Most people believe that tourists pay the room tax because the tax is on tourists’ bills when they pay for their rooms. This view sees the tax as merely another increase in the cost of production (like labor or supplies) which is just passed on to tourists as an increase in room rates. But room rates are not determined by the costs of making room nights available. Daily room rates are determined by the demand schedule for those rooms and the supply of rooms available. The room tax does not affect the demand schedule. As Rothbard points out, “[t]he selling price is set by any firm at the maximum net revenue point, and any higher price, given the demand schedule, will simply decrease net revenue. A tax, therefore, cannot be passed on to the consumer.”
Each room night is unique. Although the hotel room may be the same on different nights, the demand for that room will vary depending upon the date and the availability of other similar rooms. That’s why room nights are priced much higher during convention season or New Year’s Eve than on an average 100-degree August night with few conventioneers in town. If the hotels could have passed along the room tax in the form of higher room rates they would have raised rates already without the room tax.
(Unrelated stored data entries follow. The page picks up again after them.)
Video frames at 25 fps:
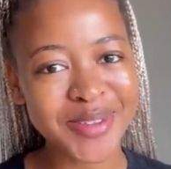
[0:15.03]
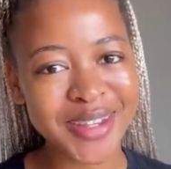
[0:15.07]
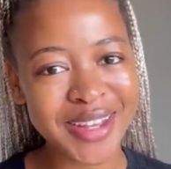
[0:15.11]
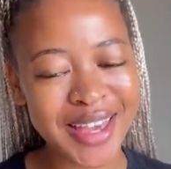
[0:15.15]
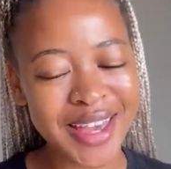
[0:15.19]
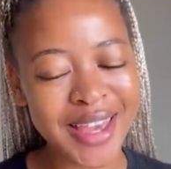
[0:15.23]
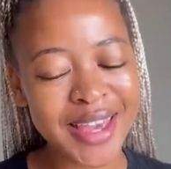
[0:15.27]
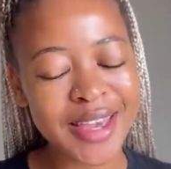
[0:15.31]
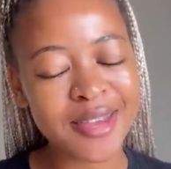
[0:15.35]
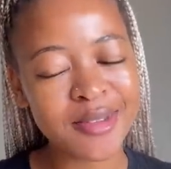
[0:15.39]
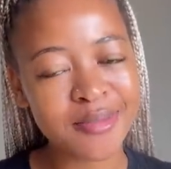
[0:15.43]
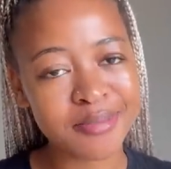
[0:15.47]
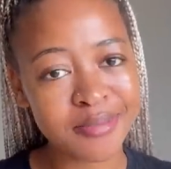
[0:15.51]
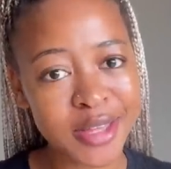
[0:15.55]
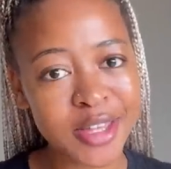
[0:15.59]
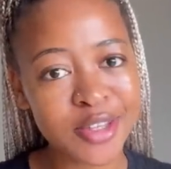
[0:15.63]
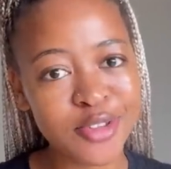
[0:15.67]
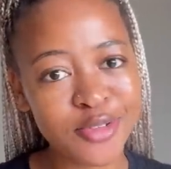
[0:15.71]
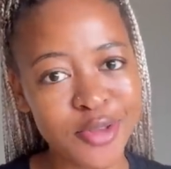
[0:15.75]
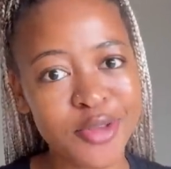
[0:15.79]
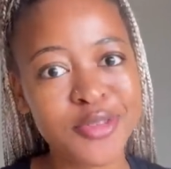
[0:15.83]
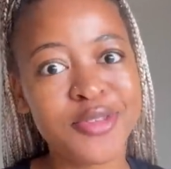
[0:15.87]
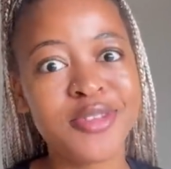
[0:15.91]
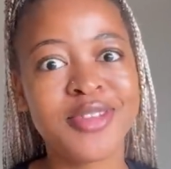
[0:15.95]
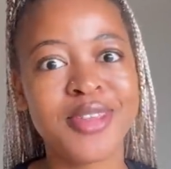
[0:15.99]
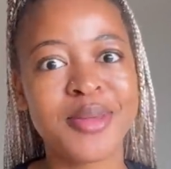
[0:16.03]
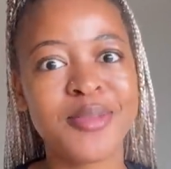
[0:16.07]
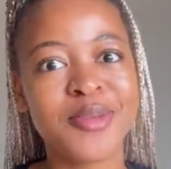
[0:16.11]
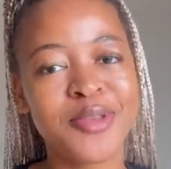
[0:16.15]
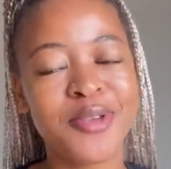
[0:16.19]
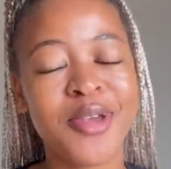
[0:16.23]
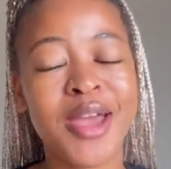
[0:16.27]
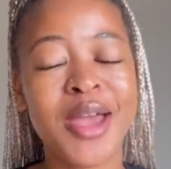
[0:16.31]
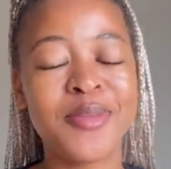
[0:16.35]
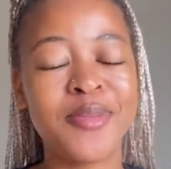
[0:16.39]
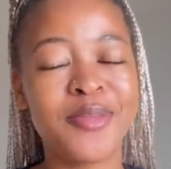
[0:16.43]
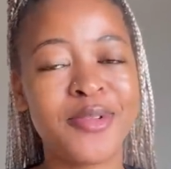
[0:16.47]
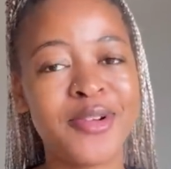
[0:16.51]
Okay, make sure to
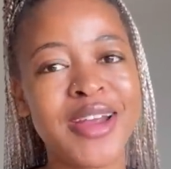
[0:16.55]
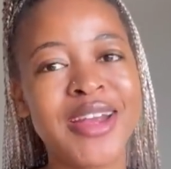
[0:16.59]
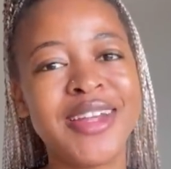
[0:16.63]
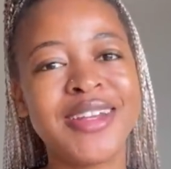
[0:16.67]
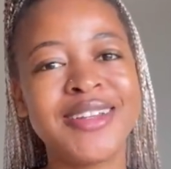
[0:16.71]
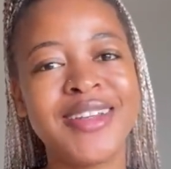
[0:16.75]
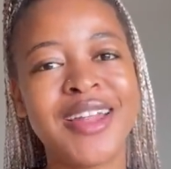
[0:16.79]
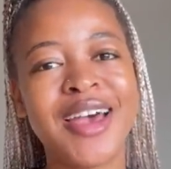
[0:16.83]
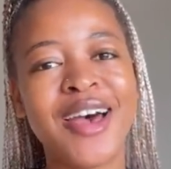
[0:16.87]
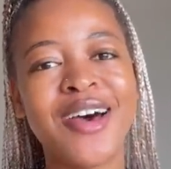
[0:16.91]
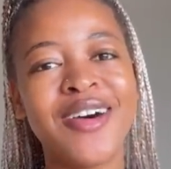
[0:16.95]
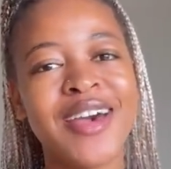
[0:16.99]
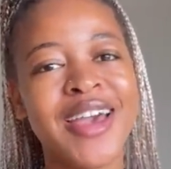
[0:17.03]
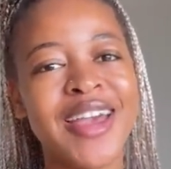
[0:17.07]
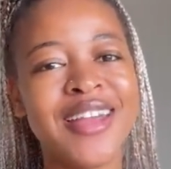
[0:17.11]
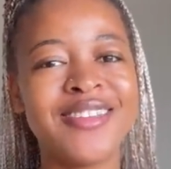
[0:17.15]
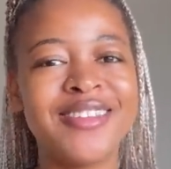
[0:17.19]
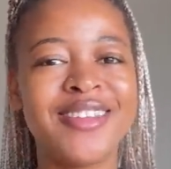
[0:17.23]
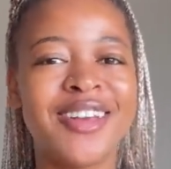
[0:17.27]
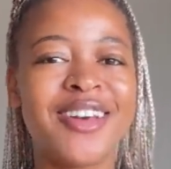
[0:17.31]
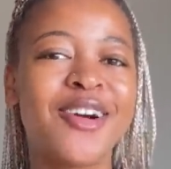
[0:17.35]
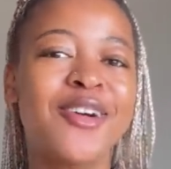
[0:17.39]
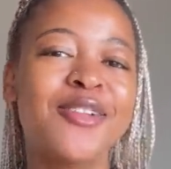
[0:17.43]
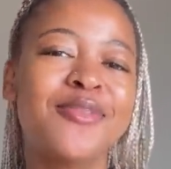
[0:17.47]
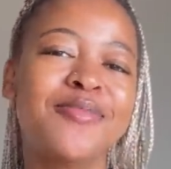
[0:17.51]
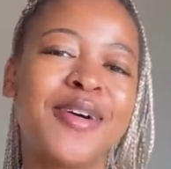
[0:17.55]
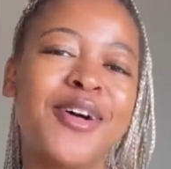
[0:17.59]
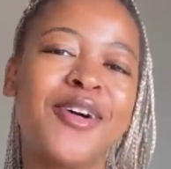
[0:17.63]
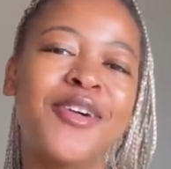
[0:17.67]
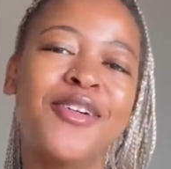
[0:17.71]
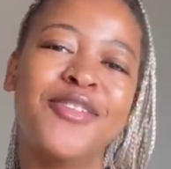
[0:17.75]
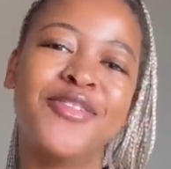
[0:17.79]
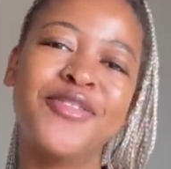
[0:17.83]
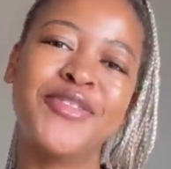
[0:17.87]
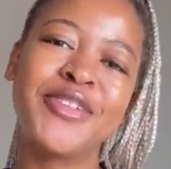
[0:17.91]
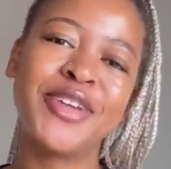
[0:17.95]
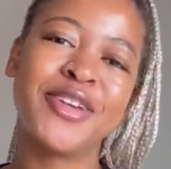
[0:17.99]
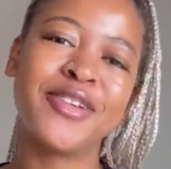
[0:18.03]
subscribe right now and check out my
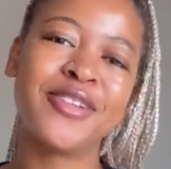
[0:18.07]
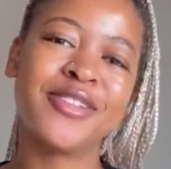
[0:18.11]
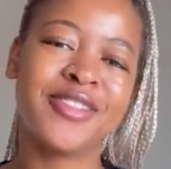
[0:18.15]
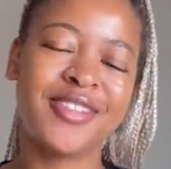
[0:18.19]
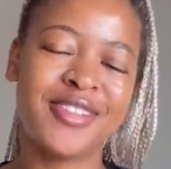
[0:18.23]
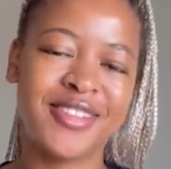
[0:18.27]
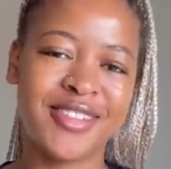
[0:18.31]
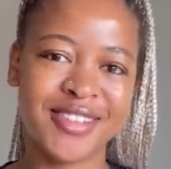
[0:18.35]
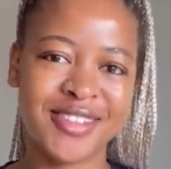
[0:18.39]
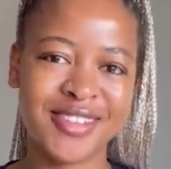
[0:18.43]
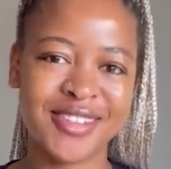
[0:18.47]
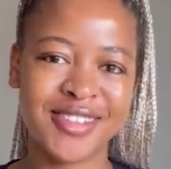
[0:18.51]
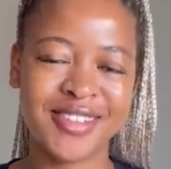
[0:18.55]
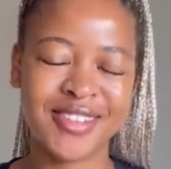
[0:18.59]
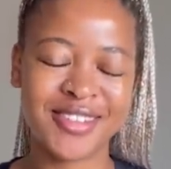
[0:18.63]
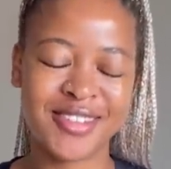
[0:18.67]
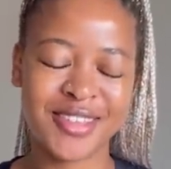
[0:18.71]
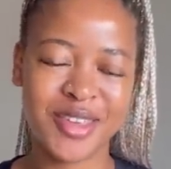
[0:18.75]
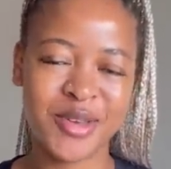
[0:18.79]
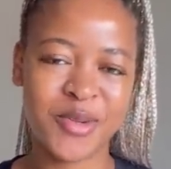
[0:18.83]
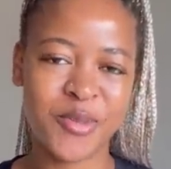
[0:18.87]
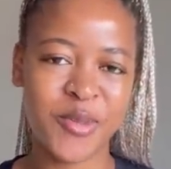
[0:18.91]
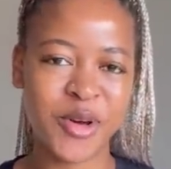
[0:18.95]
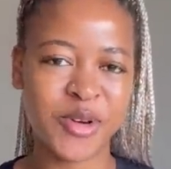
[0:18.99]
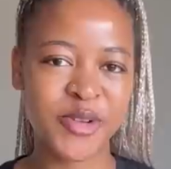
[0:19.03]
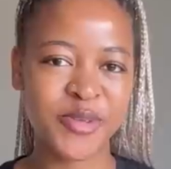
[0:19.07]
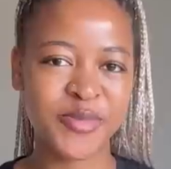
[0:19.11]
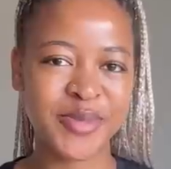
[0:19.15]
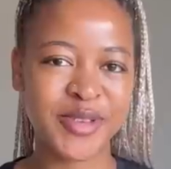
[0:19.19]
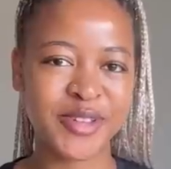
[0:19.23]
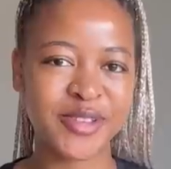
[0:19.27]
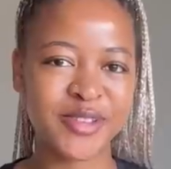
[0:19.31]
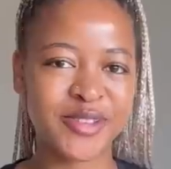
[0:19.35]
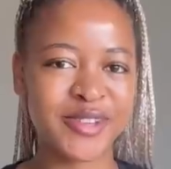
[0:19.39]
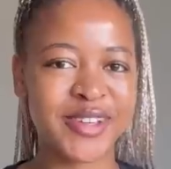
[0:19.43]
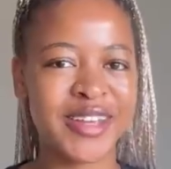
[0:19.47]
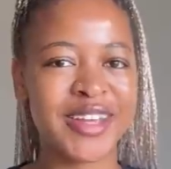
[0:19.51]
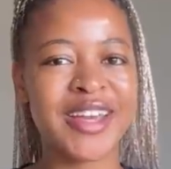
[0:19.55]
old videos just to see what I've
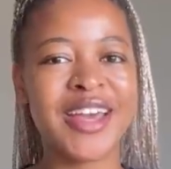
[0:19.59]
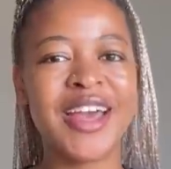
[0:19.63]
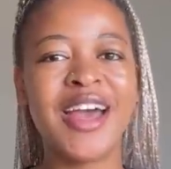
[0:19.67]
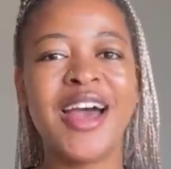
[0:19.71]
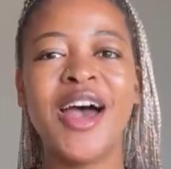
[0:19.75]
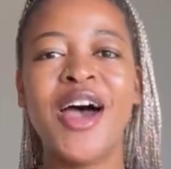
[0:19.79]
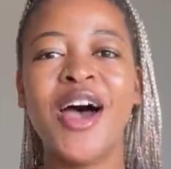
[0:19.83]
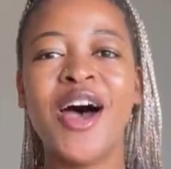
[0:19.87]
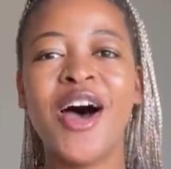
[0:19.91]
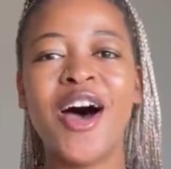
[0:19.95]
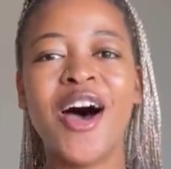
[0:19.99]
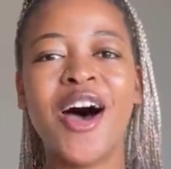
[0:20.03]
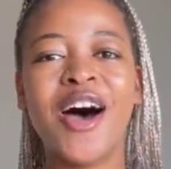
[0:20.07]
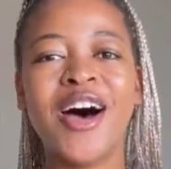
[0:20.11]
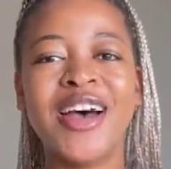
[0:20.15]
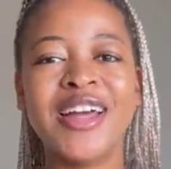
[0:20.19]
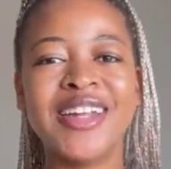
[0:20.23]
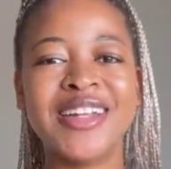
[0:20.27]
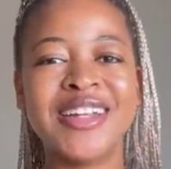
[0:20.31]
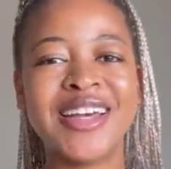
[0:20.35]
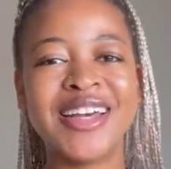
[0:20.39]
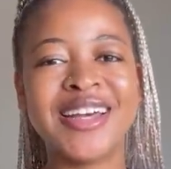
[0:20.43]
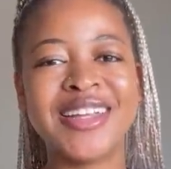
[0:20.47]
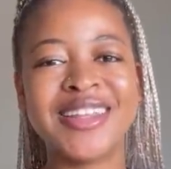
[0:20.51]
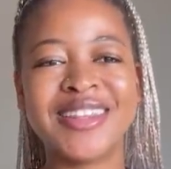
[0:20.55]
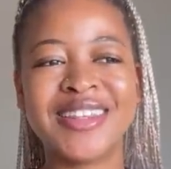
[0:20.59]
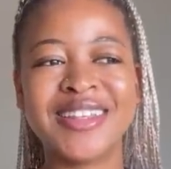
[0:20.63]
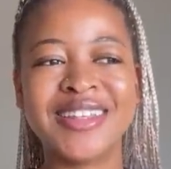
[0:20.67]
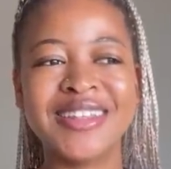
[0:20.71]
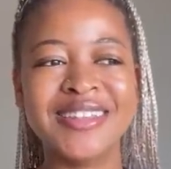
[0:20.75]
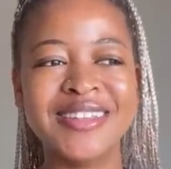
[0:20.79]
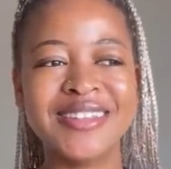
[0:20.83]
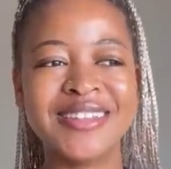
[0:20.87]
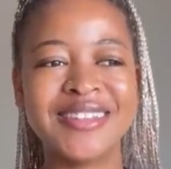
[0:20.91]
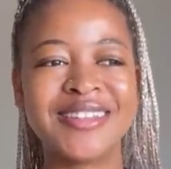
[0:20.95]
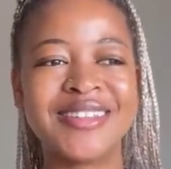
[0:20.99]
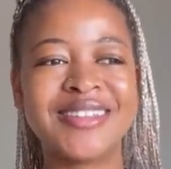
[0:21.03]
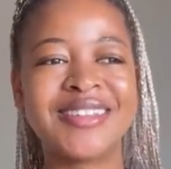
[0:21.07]
been doing on
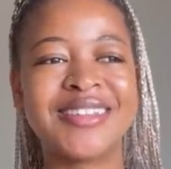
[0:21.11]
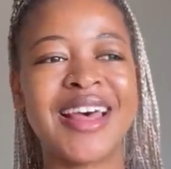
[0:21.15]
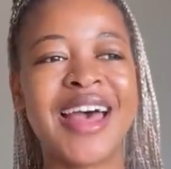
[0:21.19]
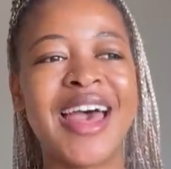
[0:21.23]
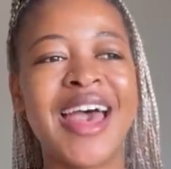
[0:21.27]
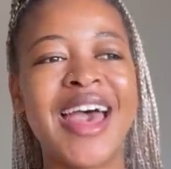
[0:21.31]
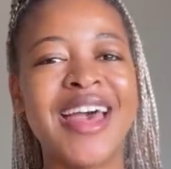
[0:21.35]
this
An excise tax, Rothbard summarizes, “cannot be considered a tax on consumption in the sense that the tax is shifted to consumers. The excise tax is also a tax on incomes , except that in this case the effect is not general because the impact falls most heavily on the factors specific to the taxed industry.”
So instead of hotel corporations and entrepreneurs collecting $214 million for their shareholders, suppliers, lenders, employees and marketing, they are forced to hand that money over to the LVCVA to lease more space to existing conventions at the expense of private competitors, instead of marketing new convention business.
Considering all this, re-directing some of that money to the building of roads doesn’t sound like a bad idea at all.
Doug French is executive vice president of a Southern Nevada bank and a policy fellow of the Nevada Policy Research Institute.